Copy every entry exactly, but skip the pictures.

*SUPPLIED INFORMATION*

Segment Open

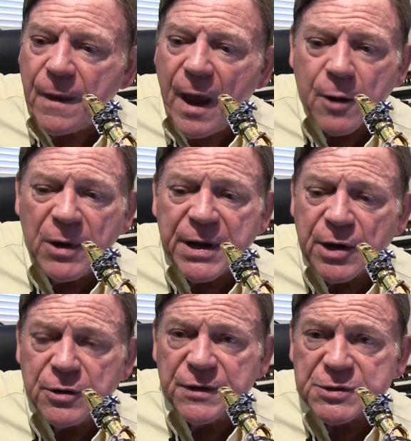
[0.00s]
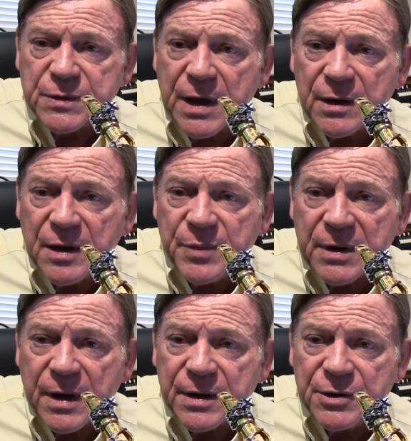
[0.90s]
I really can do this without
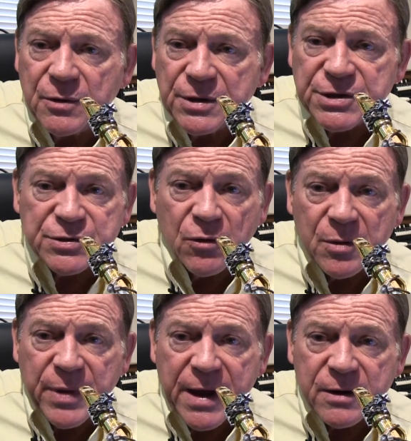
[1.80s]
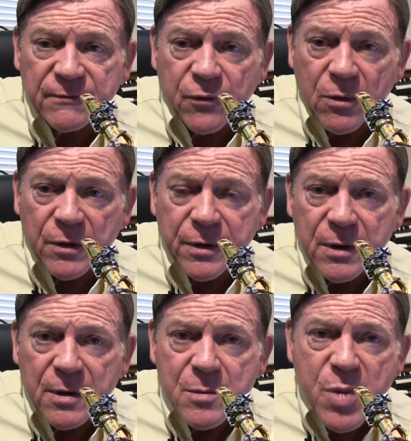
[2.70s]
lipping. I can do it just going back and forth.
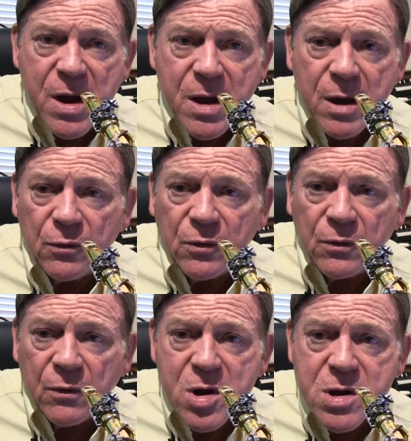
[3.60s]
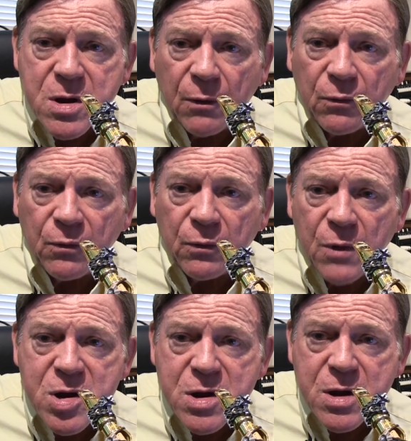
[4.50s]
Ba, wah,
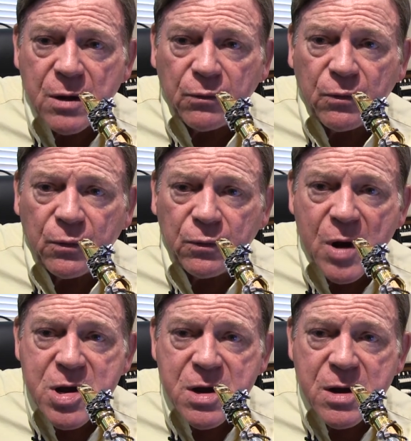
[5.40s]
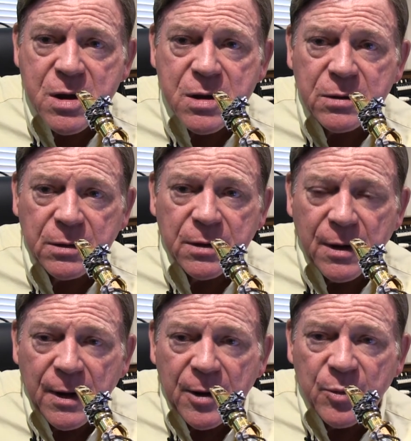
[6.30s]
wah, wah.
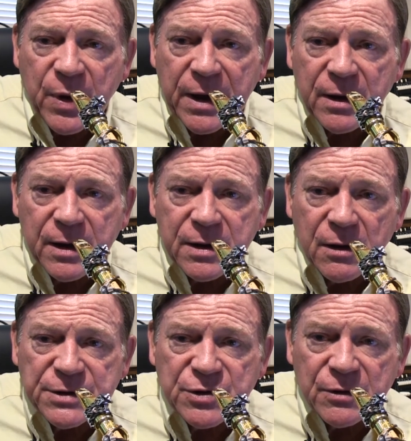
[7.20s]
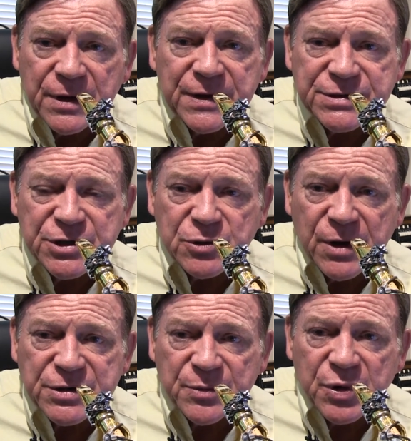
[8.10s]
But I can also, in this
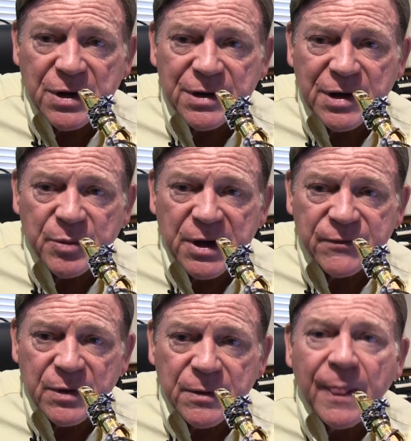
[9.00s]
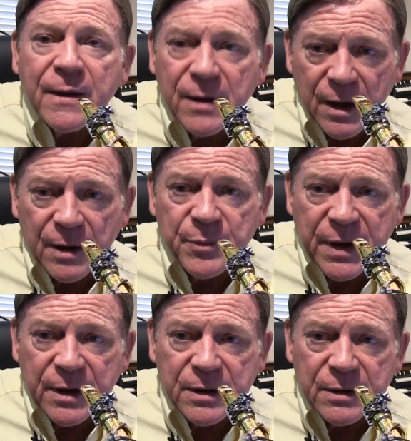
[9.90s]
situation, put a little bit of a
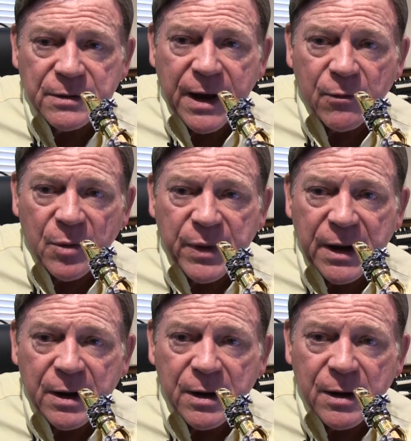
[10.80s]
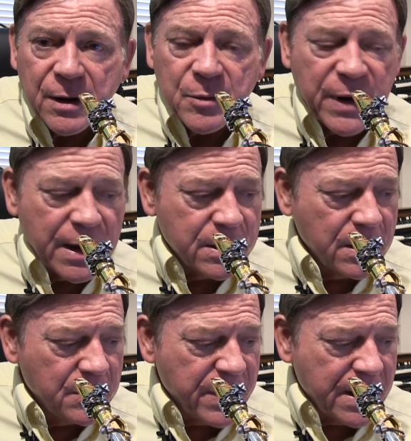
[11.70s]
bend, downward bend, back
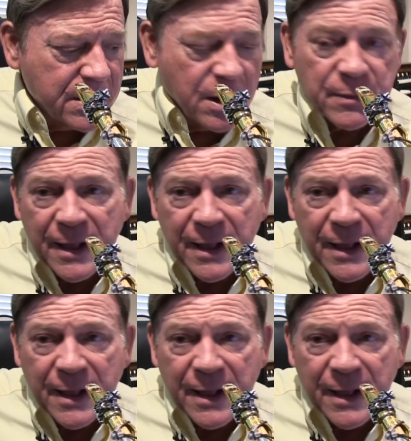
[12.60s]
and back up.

Segment Closed

*RESULT BELOW*
[0.00s]
[0.90s]
I really can do this without
[1.80s]
[2.70s]
lipping. I can do it just going back and forth.
[3.60s]
[4.50s]
Ba, wah,
[5.40s]
[6.30s]
wah, wah.
[7.20s]
[8.10s]
But I can also, in this
[9.00s]
[9.90s]
situation, put a little bit of a
[10.80s]
[11.70s]
bend, downward bend, back
[12.60s]
and back up.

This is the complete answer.